OP which is the student from beginning ask you: "How I can do this?".
If you gave him circuit 100% solve the problem, it will return with the same question again and again, learning nothing, except that other can make his own home work.

If you are retired EE, you are full of experience someone just beginning may hardly understand why that is just the simplest approach to do. Otherwise, you will lost a lot of time explaining cascade theories of operation.

That is simply why experimenting and learning on it's own mistakes is invaluable experience.

And that is the whole point.
Sorry about the late entrance.... I've been away!

For what it's worth!! I followed that same thread from start to finish!!! Helping people is what we do... Sometimes it goes pear shaped and sometimes it goes very well..
The particular thread was excellent, The OP was obviously very happy with the positive comments and all the help he received!!!

In answer to the original post... Yes! That approached worked in this instance, and was well executed! I wish some others could be taught in a similar fashion, but time has taught us otherwise...

I liked your comments Eric....@testmpc! Your techniques are equally as valid...

Good thread Eric!!
 
There is not one answer to the question "What is the best tutoring approach..."

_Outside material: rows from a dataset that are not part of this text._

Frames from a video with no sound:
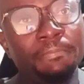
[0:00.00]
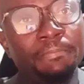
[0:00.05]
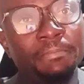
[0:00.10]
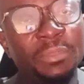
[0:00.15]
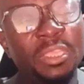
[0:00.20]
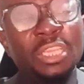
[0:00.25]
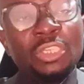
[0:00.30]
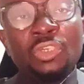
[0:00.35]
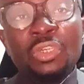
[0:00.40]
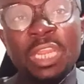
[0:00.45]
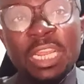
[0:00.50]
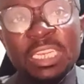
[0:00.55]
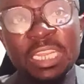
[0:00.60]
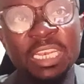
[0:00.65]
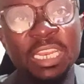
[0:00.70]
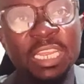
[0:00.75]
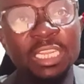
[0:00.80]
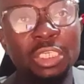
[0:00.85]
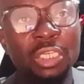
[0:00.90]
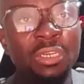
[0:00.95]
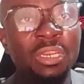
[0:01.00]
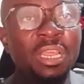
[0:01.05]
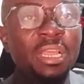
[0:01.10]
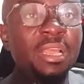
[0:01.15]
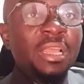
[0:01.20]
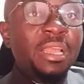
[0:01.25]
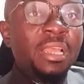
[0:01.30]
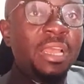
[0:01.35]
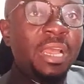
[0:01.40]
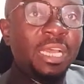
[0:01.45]
The United Nations
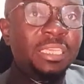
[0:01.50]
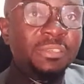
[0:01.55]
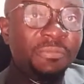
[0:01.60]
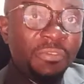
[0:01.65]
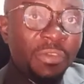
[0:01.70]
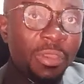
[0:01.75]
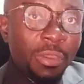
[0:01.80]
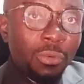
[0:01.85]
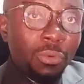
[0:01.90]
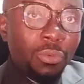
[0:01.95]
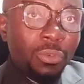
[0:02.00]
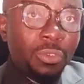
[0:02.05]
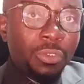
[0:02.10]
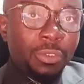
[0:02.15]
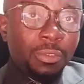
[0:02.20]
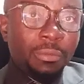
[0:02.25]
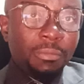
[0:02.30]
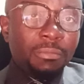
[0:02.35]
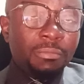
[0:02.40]
has failed.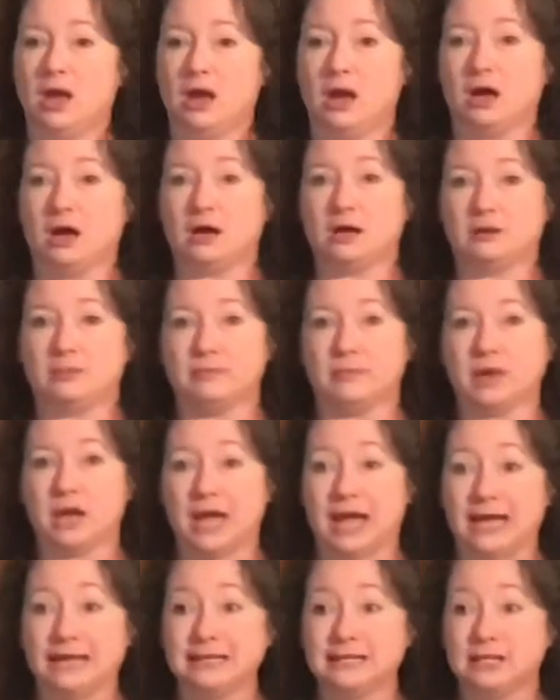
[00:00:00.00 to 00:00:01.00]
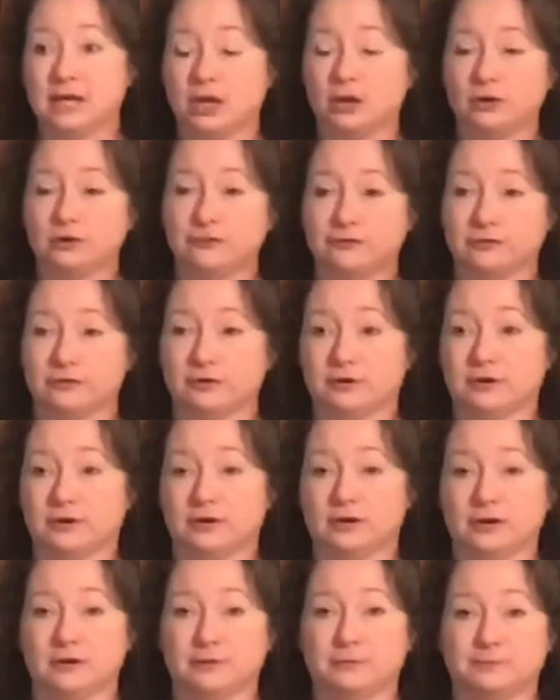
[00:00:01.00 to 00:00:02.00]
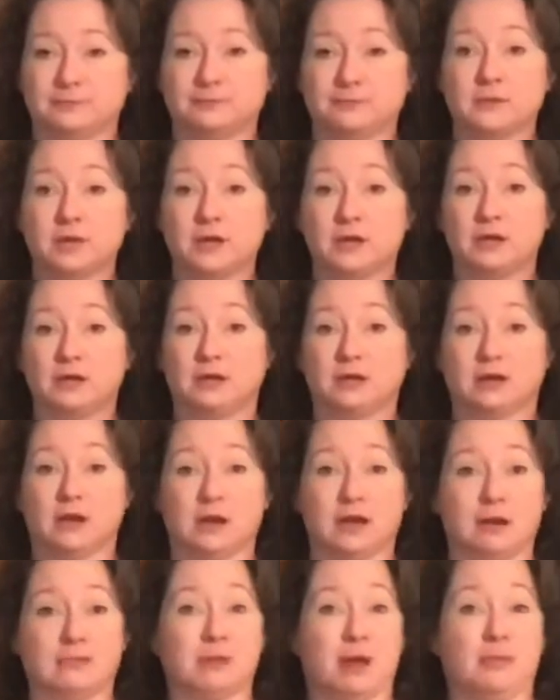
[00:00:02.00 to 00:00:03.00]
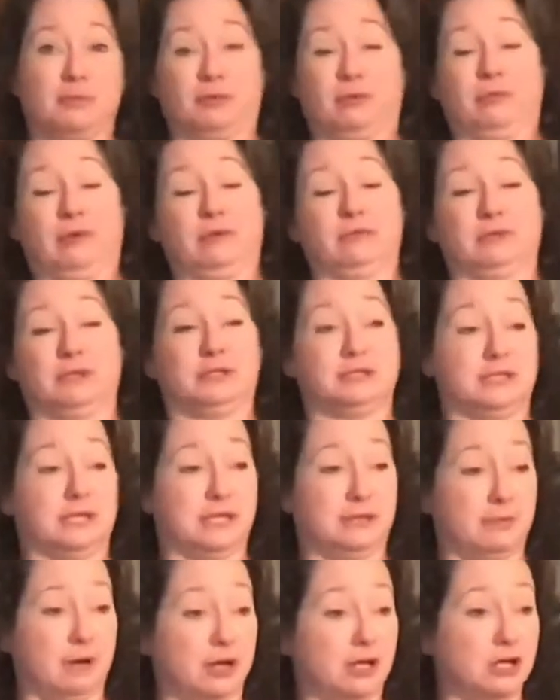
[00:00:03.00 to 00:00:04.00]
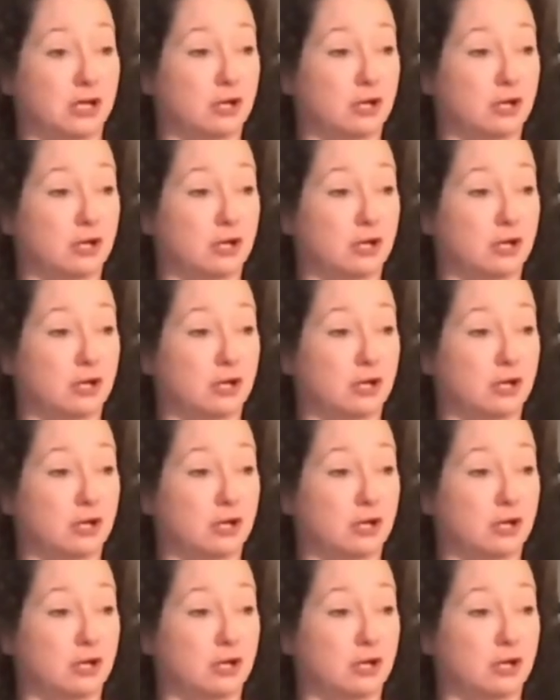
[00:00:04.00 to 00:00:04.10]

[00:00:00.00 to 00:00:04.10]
I know for and I'm not promoting this to anybody.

Question: How does this single stage amplifier work?
Answer: We would draw a circuit schematic diagram. We would talk about biasing the transistor, supply bypass capacitors, coupling capacitors, frequency response, etc.

Question: How does a superheterodyne radio receiver work?
Answer: We would draw a block diagram. We would describe the purpose of each stage, RF amplifier, Mixer, Local Oscillator, IF amplifier, Detector, Audio amplifier.
Initially we would not talk about transistor biasing, coupling/de-coupling caps etc.
We would go into the detailed operation of each stage once the purpose and required properties of each stage was understood.

Whether you use a "top down" or "bottom up" approach depends on the situation and requirements of the learner.